6/10
Ealing is very appealing.
6 October 2006
Did you know that Robert Shaw (1927 - 1978), aka Quint in the 1975 movie Jaws played a minor non-speaking role, uncredited role that is, here? As well as a walk on part by the then up and coming Audrey Hepburn (1929 - 1993). Apart from all that, The Lavender Hill Mob brings together an array of British talents, or other wise, be they in front of the camera or not. The slender bespectacled Sir Alec Guinness (1914 - 2000), sets himself against the stocky and charming Stanley Holloway (1890 - 1982), (who once faired against Rex Harrison and, again, Ms Hepburn in the 1964 movie My Fair Lady, as Alfred P. Doolittle in which he was nominated for Best Actor in a Supporting Role at the 1965 Academy Awards). An interesting trade-off in both personality and ability by these two giants of the classical period of British cinema.

With an interesting premise from both screenwriter, an ex-policeman turned writer, T.E.B. Clarke (1907 - 1989), and The Bank of England, who set up a committee to devise the plot for Lavender….when being asked for advice from said screenwriter on how would it be at all possible to commit such a robbery.
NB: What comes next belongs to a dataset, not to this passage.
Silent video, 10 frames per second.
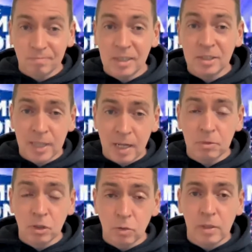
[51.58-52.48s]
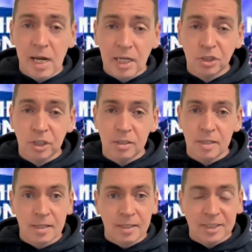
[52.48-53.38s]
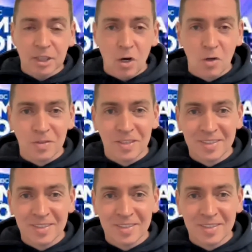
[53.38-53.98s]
It's time to do reaction. Let's go.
With a clever and witty, and at best dark and provocative script that draws the two hapless and benign men together, that are facing their winter years with no prospects of security and prosperity. A sinister plot is finely unfolded before our eyes, as these two sheepish misfits are, with a twist of fate slowly transformed into old dogs rather than wolves in sheep's clothing.

With elaborate cinematography by Douglas Slocombe, born 1913, whose work is a masterpiece of movie history as to boast the likes of Hue and Cry (1947), Mandy (known as Crash of Silence in the USA,1952). The Smallest Show on Earth (1957), Jesus Christ Superstar (1973), to the iconic Indiana Jones movies, plus the Never Say Never Again James Bond movie of 1983, and the examples are many. His portrayal of the criminal atmosphere is moody and bleak, in places, considering this is very early 1950's London, and an Ealing Studio production too, which had succumbed to the perils of World War Two, we see the City's streets and buildings still suffering in its wake, the dirty and grime ridden St. Paul's Cathedral is a fine example. This London is limping along to the tunes of rationing, and poverty, which did not end, for the ration book at least, until 1954.

The irony here is that amidst all these backward and enduring times, the new era of a post war Europe that we see in Lavender….are the traits to the beginnings of the new technological age, the dawn of the 21st Century. In so far as the police and their new scientific and counter criminal methods, note the "The Camera Cracks Crime" poster for the first stages of CCTV at a London Police Convention, that today owe its success to the then newly born Age of Aquarius.

This is the image that Charles Crichton (1910 - 1999), the director of A Fish Called Wanda (1988) is depicting here also; this crime caper gone wrong is a stark reminder of the harsh times that England was suffering. With its crossover of pre World War prides and the birth of this new age society, for the wrong reasons, that is now poorer and just as dangerous and the will to take the risk is more prominent as it ever was. This crossover is carried by the old dogs and their employment of two modern day criminals; one Sidney James (1913 - 1976) of the Carry On establishment and the pint sized Alfie Bass (1921 - 1987). With this team of hardened and experienced criminals, plus the, ironically, naive and inexperienced intellectual brain power taking control, this is disillusioned middle class England meets working class desperation, where toward the end, trust is a friendless word, and morels are few and far between. In hindsight, this makes up for a jolly good crime caper, particularly at the movies casting of an inept and complacent Police Force, through their bumbling and short sightedness, an Ealing ploy for comic relief or a stab at authority in general perhaps.

Then again, this is an Ealing Studio production after all, and it wouldn't be doing its job other wise, would it?